Once the AEDs are identified, hospital staff will verify the location and make sure the AEDs are operational.  There will be a process in place to alert the owner of the AED of the appropriate contacts if updates are needed. 

During phase 2 of the program, each county will begin sending alerts through the app when a citizen experiences a cardiac event. This implementation will occur on different timelines in each community throughout the coming months.

“Early application of bystander CPR and rapid defibrillation from an AED have proven to be crucial in improving a person’s chance of surviving sudden cardiac arrest (SCA),” Dr. Carlson said. “PulsePoint is not limited to emergency responders. It can be used by anyone who has been trained in CPR.”

The latest AHA guidelines state that community programs like PulsePoint are critical to  increase bystander CPR for the roughly 326,000 cardiac arrests that happen outside the hospital each year. Currently, only about one-third of SCA victims receive bystander CPR with national survival rates less than 8 percent. However, effective bystander CPR, provided immediately after SCA, can double or even triple a person’s chance of survival.
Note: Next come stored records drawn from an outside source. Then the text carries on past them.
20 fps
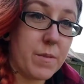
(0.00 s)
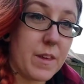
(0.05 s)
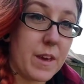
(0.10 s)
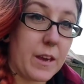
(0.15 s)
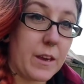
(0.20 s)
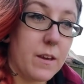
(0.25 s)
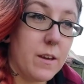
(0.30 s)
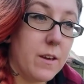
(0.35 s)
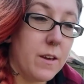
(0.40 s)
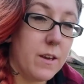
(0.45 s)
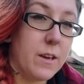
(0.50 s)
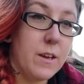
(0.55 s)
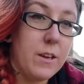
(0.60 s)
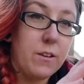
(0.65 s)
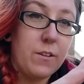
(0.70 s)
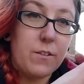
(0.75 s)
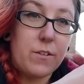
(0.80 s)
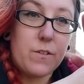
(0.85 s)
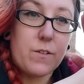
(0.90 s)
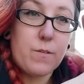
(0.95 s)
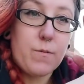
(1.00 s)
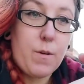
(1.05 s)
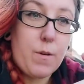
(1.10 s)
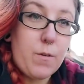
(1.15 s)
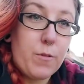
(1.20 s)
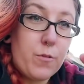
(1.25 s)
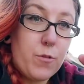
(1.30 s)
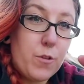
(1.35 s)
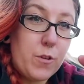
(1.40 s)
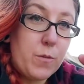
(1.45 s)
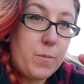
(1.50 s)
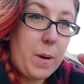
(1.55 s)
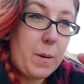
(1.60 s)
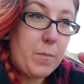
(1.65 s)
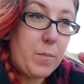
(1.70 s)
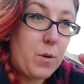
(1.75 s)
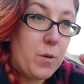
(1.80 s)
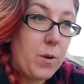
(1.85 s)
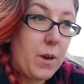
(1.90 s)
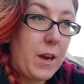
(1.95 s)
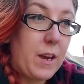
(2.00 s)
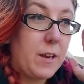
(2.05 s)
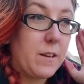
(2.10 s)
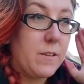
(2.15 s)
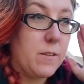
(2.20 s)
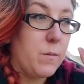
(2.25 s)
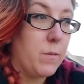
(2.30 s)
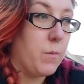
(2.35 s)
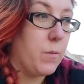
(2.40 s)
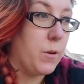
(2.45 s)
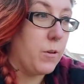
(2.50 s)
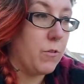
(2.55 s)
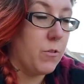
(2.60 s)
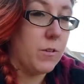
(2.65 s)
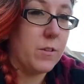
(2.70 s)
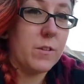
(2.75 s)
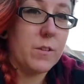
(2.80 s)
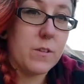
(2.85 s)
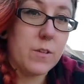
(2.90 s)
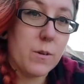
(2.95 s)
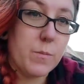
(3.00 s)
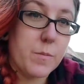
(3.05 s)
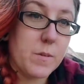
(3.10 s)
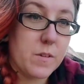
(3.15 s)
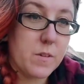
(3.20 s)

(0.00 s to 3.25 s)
thing, just a row of cross bamboo canes with one across the top to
“Saint Vincent is proud to be a part of the PulsePoint team in northwest Pennsylvania because we know how valuable the minutes are between cardiac arrest and the moment first responders arrive,” said Saint Vincent president Chris Clark, DO, MHA. “On behalf of everyone involved, I would like to offer our thanks to Highmark and EMS West for their  generous support of this program.”

Dr. Clark noted that Saint Vincent’s Project Heart Start program has helped place more than 200 AEDs throughout the community, offering discounted pricing for both AEDs and providing training on use of the AEDs. 
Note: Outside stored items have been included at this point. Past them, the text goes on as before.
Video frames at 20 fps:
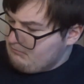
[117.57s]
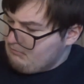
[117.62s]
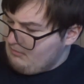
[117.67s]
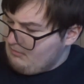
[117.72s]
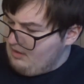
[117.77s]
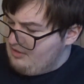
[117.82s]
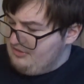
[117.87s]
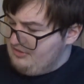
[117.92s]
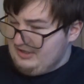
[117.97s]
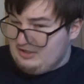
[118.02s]

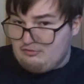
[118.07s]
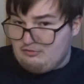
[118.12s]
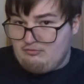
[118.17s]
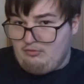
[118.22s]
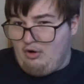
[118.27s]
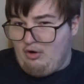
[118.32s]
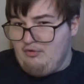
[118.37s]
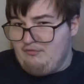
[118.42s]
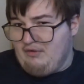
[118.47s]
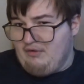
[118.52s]
I think
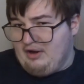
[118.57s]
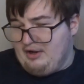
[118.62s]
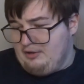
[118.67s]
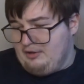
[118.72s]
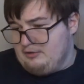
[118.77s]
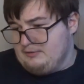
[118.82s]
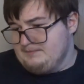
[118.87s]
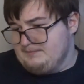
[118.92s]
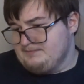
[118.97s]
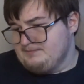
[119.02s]

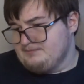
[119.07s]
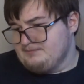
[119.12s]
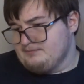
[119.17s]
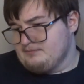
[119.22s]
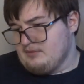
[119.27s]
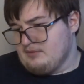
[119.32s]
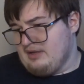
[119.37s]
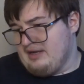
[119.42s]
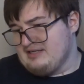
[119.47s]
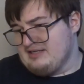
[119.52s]
Grovyle
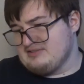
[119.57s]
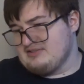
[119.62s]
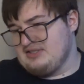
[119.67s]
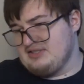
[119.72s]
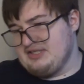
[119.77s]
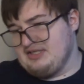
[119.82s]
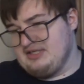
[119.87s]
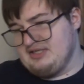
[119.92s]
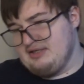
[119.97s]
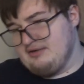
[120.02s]
has
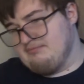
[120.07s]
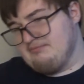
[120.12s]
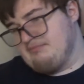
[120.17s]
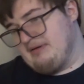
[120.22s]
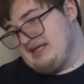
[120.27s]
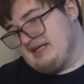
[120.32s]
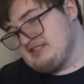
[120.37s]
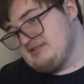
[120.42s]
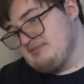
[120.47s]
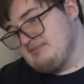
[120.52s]
the
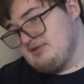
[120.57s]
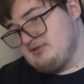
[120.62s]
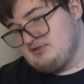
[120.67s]
best middle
According to Nina Ferraro, Lead Analyst for Highmark Community Affairs, the PulsePoint app is free, available for both iPhone and Android, and can be downloaded from the iTunes Store and Google Play.

“By directly alerting those who are qualified to provide CPR and happen to be located nearby, PulsePoint is able to put the right people in the right place at the right time,” said Ferraro.  “Highmark is excited about the significant impact this novel program will have in improving patient outcomes from cardiac arrest in the many communities of northern tier of Pennsylvania.”